Para quebrar a rotina hoje não vos vou escrever sobre peixe grelhado na brasa nem sobre nada. Vim aqui apenas para dizer que Stone Temple Pilots são um grupo muito desvalorizado pela crítica. Eu sei que eles já não existem e que o vocalista teve a infeliz ideia de se juntar com o Slash e mais alguns marmanjos e criar os Velvet Revolver – e eu que pensava que o rock das calças de lycra e vinil já tinha acabado. Os Stone Temple Pilots eram/são rijos, não fizeram música para meninas que têm numa das mãos cerveja e na outra uma caixa de comprimidos (imagem ridícula, mas que aqui dá um certo estilo). Que fique claro que não iria para a cama com nenhum deles.
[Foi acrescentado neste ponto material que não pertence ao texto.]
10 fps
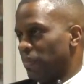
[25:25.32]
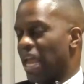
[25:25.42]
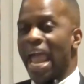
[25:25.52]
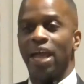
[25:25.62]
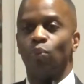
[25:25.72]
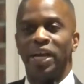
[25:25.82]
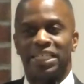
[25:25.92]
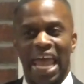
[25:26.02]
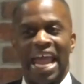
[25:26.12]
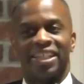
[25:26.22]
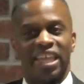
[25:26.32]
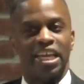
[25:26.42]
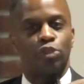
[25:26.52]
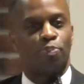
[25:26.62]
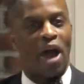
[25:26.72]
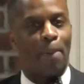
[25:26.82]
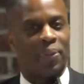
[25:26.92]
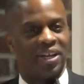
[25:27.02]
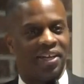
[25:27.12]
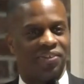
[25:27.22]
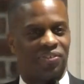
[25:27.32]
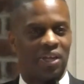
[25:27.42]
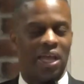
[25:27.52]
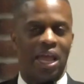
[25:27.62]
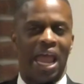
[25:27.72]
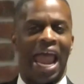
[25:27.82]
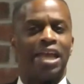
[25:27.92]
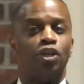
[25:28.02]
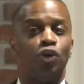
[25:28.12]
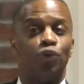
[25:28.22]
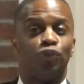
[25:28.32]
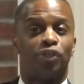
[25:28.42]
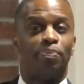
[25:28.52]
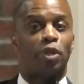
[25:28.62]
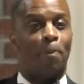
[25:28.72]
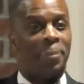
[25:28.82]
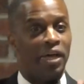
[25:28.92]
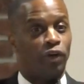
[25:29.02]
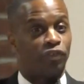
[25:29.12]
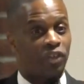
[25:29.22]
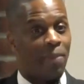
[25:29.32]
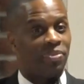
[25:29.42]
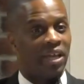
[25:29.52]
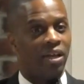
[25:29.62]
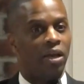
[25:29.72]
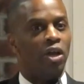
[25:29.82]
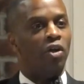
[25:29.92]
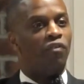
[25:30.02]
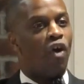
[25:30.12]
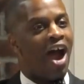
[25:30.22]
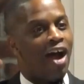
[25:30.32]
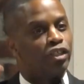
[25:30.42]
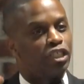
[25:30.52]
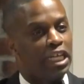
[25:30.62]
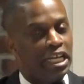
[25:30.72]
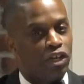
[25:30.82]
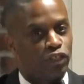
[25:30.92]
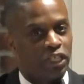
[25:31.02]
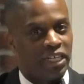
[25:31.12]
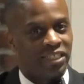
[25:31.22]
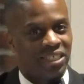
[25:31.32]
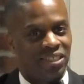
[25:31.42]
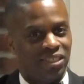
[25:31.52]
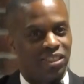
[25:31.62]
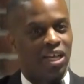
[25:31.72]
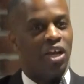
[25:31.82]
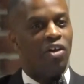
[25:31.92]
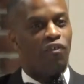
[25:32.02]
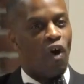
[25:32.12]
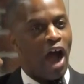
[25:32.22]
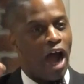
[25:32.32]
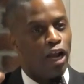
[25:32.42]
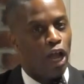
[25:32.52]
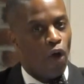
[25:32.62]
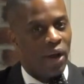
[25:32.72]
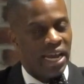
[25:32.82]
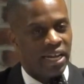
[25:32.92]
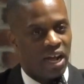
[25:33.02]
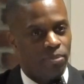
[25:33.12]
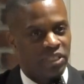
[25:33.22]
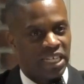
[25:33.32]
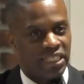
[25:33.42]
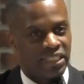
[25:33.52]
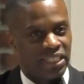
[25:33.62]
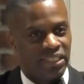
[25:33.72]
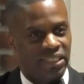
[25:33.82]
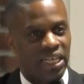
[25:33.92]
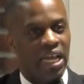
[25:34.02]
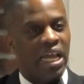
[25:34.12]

Can we take these properties and use them to build something for our senior citizens, for our low-income citizens?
Mas com a música deles e acompanhado por uma daquelas gajas com uma tatuagem no fundo das costas, não me importava nada.

Teaser (actualizado, outra vez e mais uma)



Desde os cafés da Guarda, nos anos adolescentes, onde tudo era ainda possível, até a um certo desencanto com o mundo, manuel a. domingos constrói uma poética feita de pequenos detalhes comuns à vida e à poesia, tentando descobrir modos de acreditar em mapas que nos soam tão estrangeiros.
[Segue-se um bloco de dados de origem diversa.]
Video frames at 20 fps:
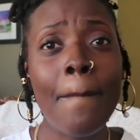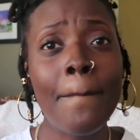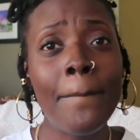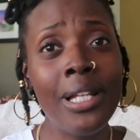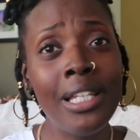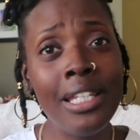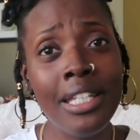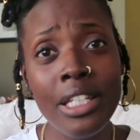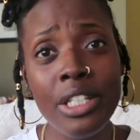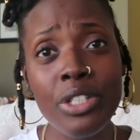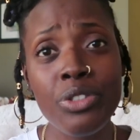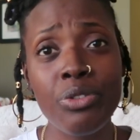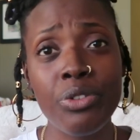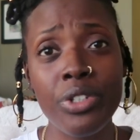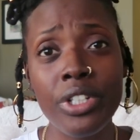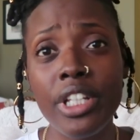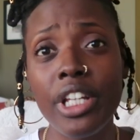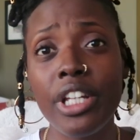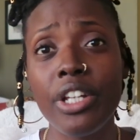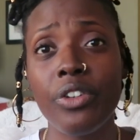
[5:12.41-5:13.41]
please
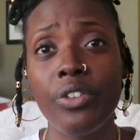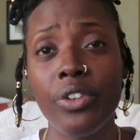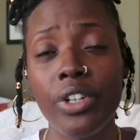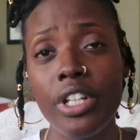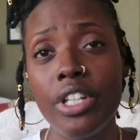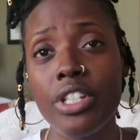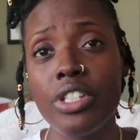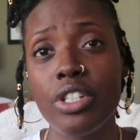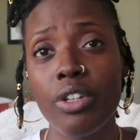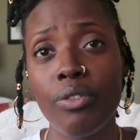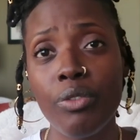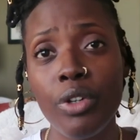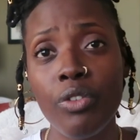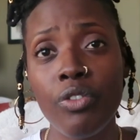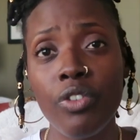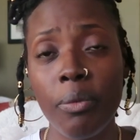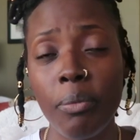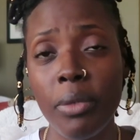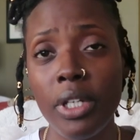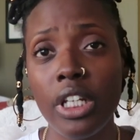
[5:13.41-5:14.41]
read the ingredients of your
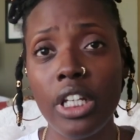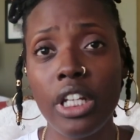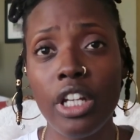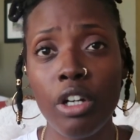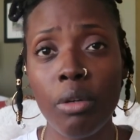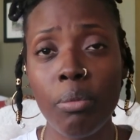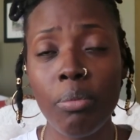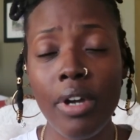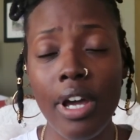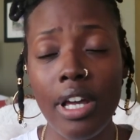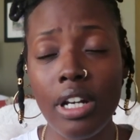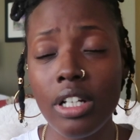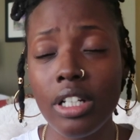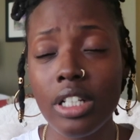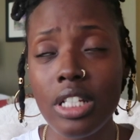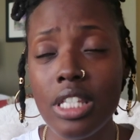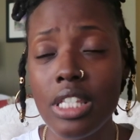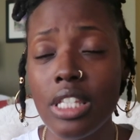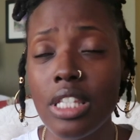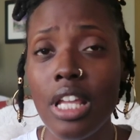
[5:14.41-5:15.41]
feminine care
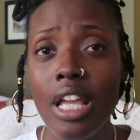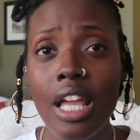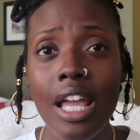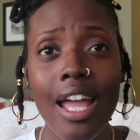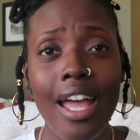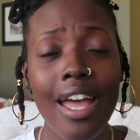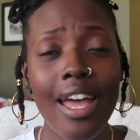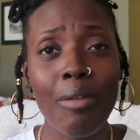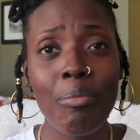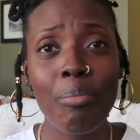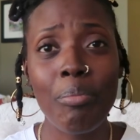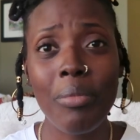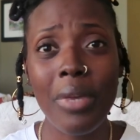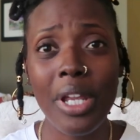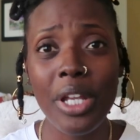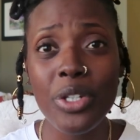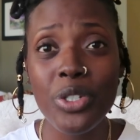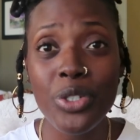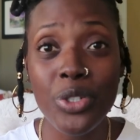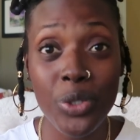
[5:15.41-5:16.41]
products and
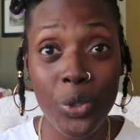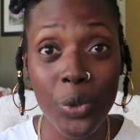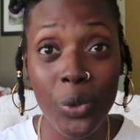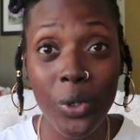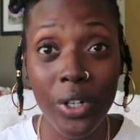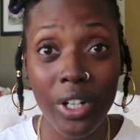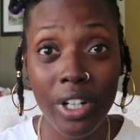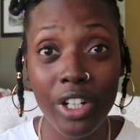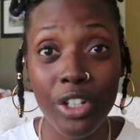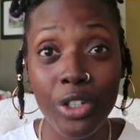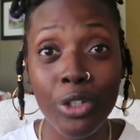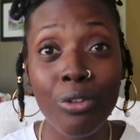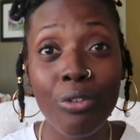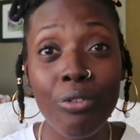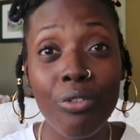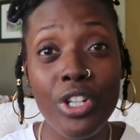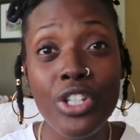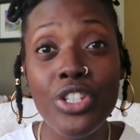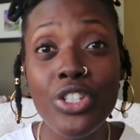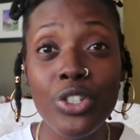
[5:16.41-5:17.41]
make sure you
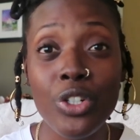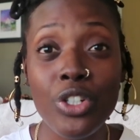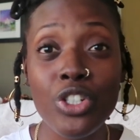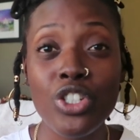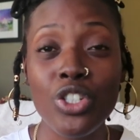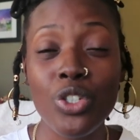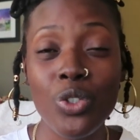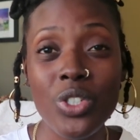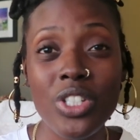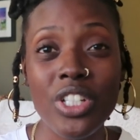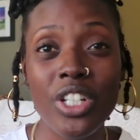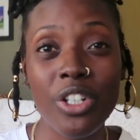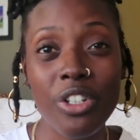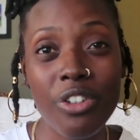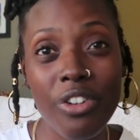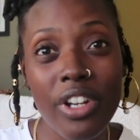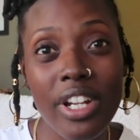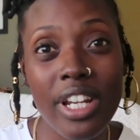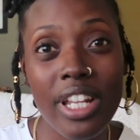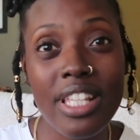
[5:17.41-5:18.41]
research those
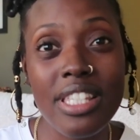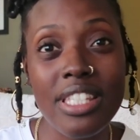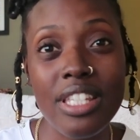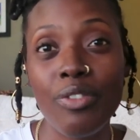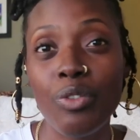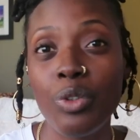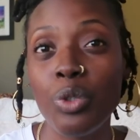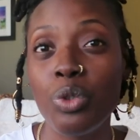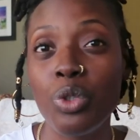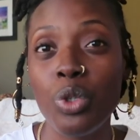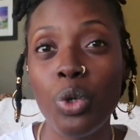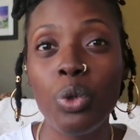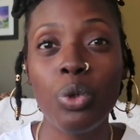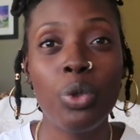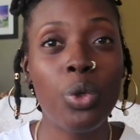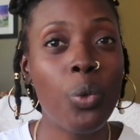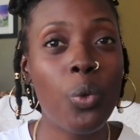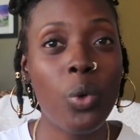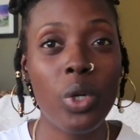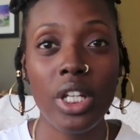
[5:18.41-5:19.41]
ingredients if you
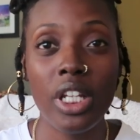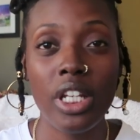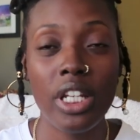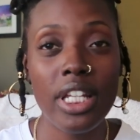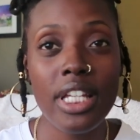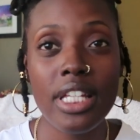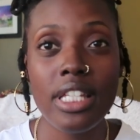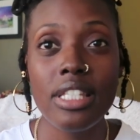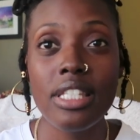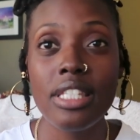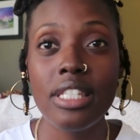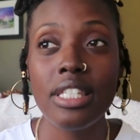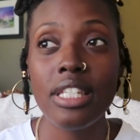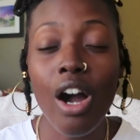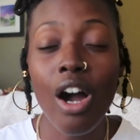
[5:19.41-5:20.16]
don't know what it is.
Actualização: podem ler uma pré-publicação aqui. E um poema aqui. Actualização #2: podem ouvir um poema aqui (poema dito pela Rute Mota). Actualização #3: podem ler outro poema aqui. Actualização #4: outro poema aqui. Actualização #5: mais dois poemas aqui.

Agradecimentos: 00:04 a pedra a peste big ode boca de incêndio café mondego esta distância que nos une dias felizes insónia mal menor mil nove sete nove quase importantes sulscrito o vermelho e o negro humanos nada.niente bibliotecário de babel nunca mais andré benjamim o blog dos 5 pês texto-al

Das questões que se levantam enquanto se grelha peixe na brasa e o fumo nos queima os olhos e se entranha na roupa


Hoje decidi grelhar um peixe na brasa. No outro dia comprei um grelhador e, farto de espetadas, decidi grelhar peixe: Dourada. Lá fiz as brasas. O pior de grelhar com carvão é o fumo e o cheiro a fumo que se entranha na roupa, na pela, nas narinas. Enquanto grelhava o peixe e pensando nesta coisa da literatura, dos escritores, dos críticos, das editoras. No outro dia dei por mim a pensar e perguntei a mim mesmo se não andaria a brincar aos escritores, aos poetas. Se não era isto tudo uma brincadeira. Pensei isto enquanto ia buscar alguns exemplares do Mapa e hoje enquanto grelhava o peixe, que ficou com uma cor bem bonita. Nesse mesmo dia, à noite, estive com um amigo e falei-lhe dessa minha dúvida. Ele pensou durante um bocado e disse-me que se a dúvida, se a pergunta surgiu é prova de que não ando (não andamos) a brincar aos escritores, aos poetas, aos editores. Na altura a resposta dele deixou-me mais descansado. Mas hoje, enquanto grelhava o peixe (já disse, não disse?), a dúvida, a pergunta, assaltou-me outra vez. E como não estava comigo o meu amigo, ela ainda por aqui anda.

BIG ODE #5



Planos para hoje à tarde


Fazer sopa enquanto leio filosofia.

O sal dos blogues


Gosto de anónimos. Sem anónimos a vida nos blogues seria uma coisa sem sabor. Gostava de conhecer melhor alguns anónimos, saber o que os move. Convidava-os para um café e falaríamos sobre tudo aquilo que nos viesse à cabeça. Certificar-me-ia se têm mesmo coluna vertebral e vida própria. Se vivem mesmo numa casa com janelas e se vão ao cinema. Se têm namorada ou esposa ou amante ou se vão às meninas. Se têm/tiveram mãe. Depois, dava-lhes um abraço e elogiava-lhes a coragem.